>1 (800) Chopper
"Tom came in one day and said something about making a catalog," Tex said. "I knew what he wanted so we created Chopper Guide. It was a big, perfect-bound sales catalog that happened to have how-to and feature articles stuck in it."
If Street Chopper was the prototype biker magazine (remember, it existed prior to Easyriders), Chopper Guide was the catalog to end all. It was 300 pages total, 200 of which were catalog and 100 editorial. "Plus the catalog was full of topless women as well," Steve Stillwell revealed.
And it was a hit. "We put that on the newsstand for $1.75," Jim said. "We sold 50,000 copies out of the 100,000 run, so we made a ton of money off it and sold a ton of parts. "Tom couldn't believe that he was getting people to pay him for a catalog and still get them to buy product from them," Steve said. What's more, Chopper Guide meant that Street Chopper opened up to include others' ads, which meant more money yet.
The catalog and magazine empire bumped AEE and TRM into a new 10,000-foot commercial building on Via Burton in Placentia. "The last place was an absolute hole," Dave said. "It was a wooden building and I can't tell you how many times the guys in the welding shop caught the place on fire."
"I mean it just exploded," Dave said, invoking an ironic metaphor. "If my memory serves me right we sold $1.6 million on the books, and in the early '70s that was an incredible amount of money. Of course what the government didn't know was all the money that came out under the table. The business just went phenomenal because of the magazine."
They say if you're poor you're crazy but if you're rich you're eccentric. Well money made Tom the Robert Ripley of the publishing world. He started indulging his fantasies with the AEE Choppers revenue. For example, sometime in 1968 he bought a lion. Robert K "RK" Smith-who helped found Truckin' magazine and later on went to Hot VWs magazine where he works to this day-waxed nostalgic.
"Oh Boomer," he exclaimed. "I basically raised him in the back of my shipping room (at the Whitaker shop). I'd take him with me as a passenger in the company van to go get parts. Tom gave me a battery cable with an end on it, and every time he started jumping on me or acting up, I'd just hit him over the top of the head and tell him to stop.
Jim Clark chimed in. "Ford gave us a '64 van for a Popular Hot Rodding project. (Tom) parked it in his driveway and had barbed wire around the yard. He left the back doors open so the lion could get in during the night." Apparently one night someone tried to steal the van's wheels. "Well the lion must've come out to play because there was a big section of barbed wire torn down where someone scrambled over the fence rapidly and there was a wheel laying there on the ground where he left it," Jim said.

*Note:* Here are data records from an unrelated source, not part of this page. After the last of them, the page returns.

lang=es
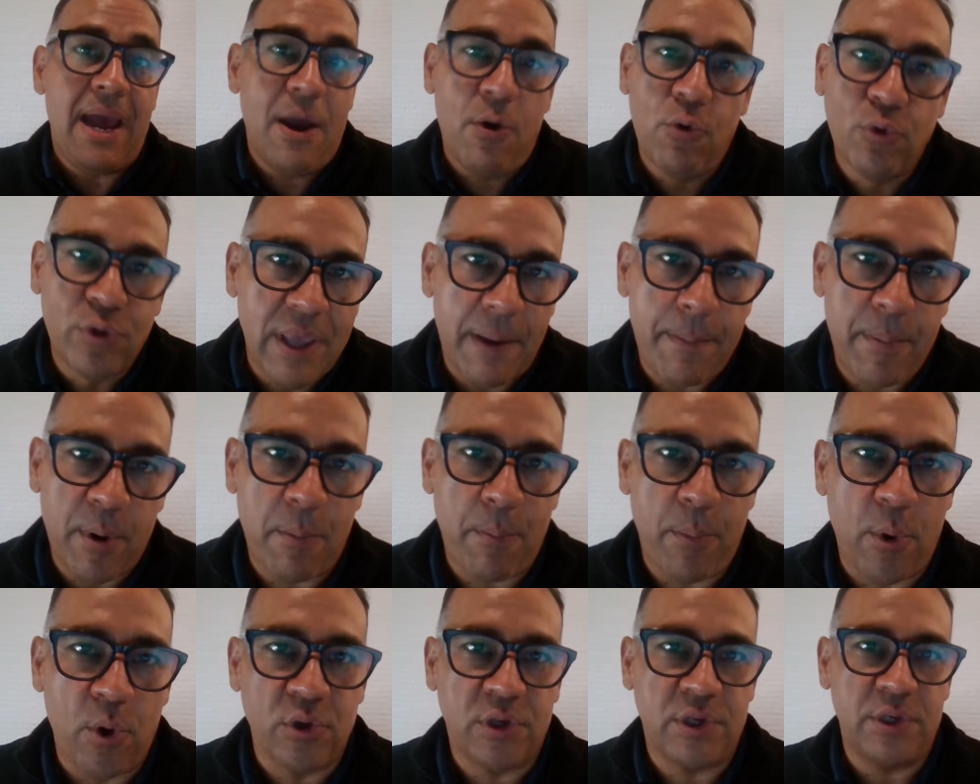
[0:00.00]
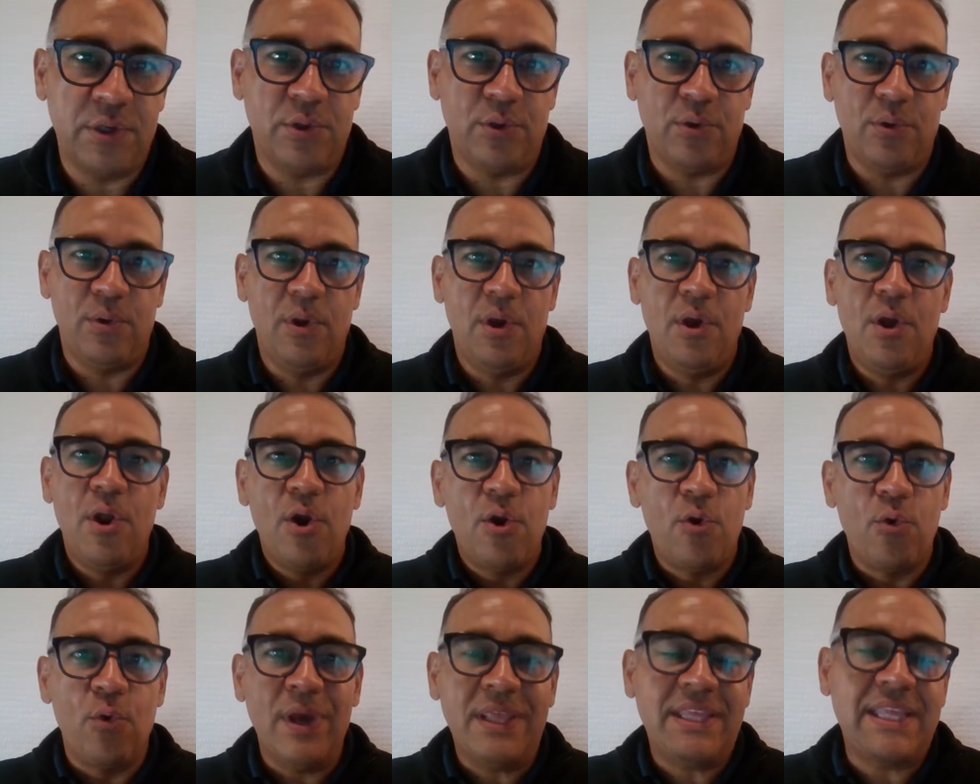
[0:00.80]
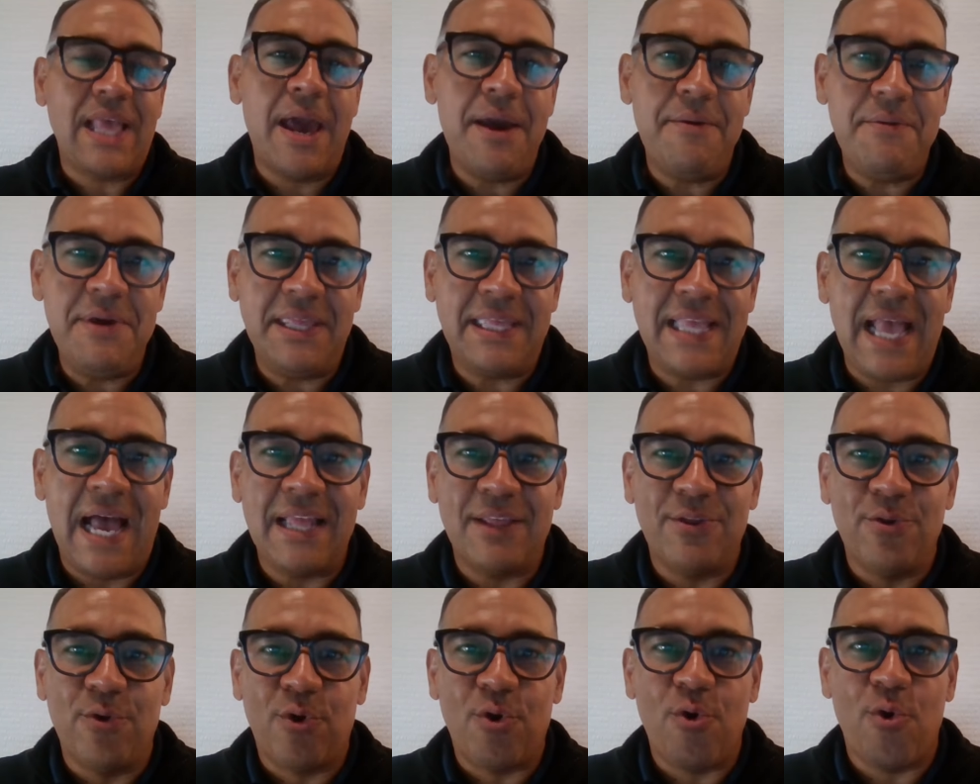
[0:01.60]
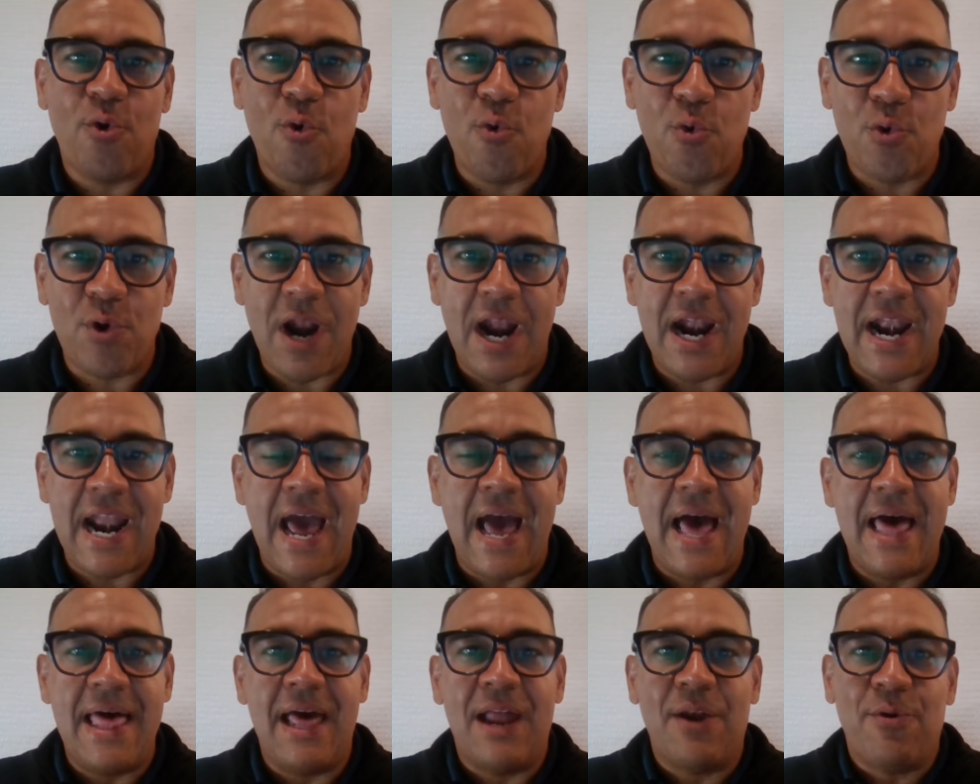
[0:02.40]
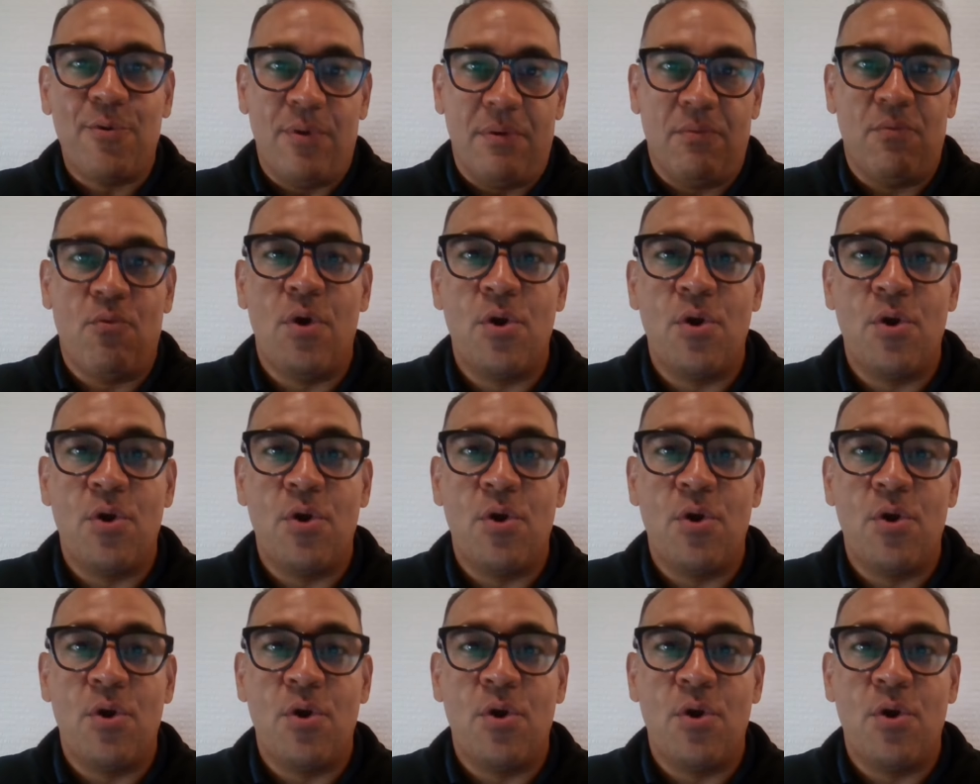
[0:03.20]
Es un despropósito no está evitando que ocurra nada, no,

Brian Brennan, who came on in 1971 and who runs Street Rodder today, fondly recalled the two cougars, Spoke and Cibié (as in the lights), that Tom bought in 1969 or 1970. "When they were kittens they'd run around the office," he said. "Of course these are 40-to-60-pound kittens. I used to go down to Demmler Chicks in Anaheim and buy chicken necks by the bag. That's where the early TRM Publishing logo came from."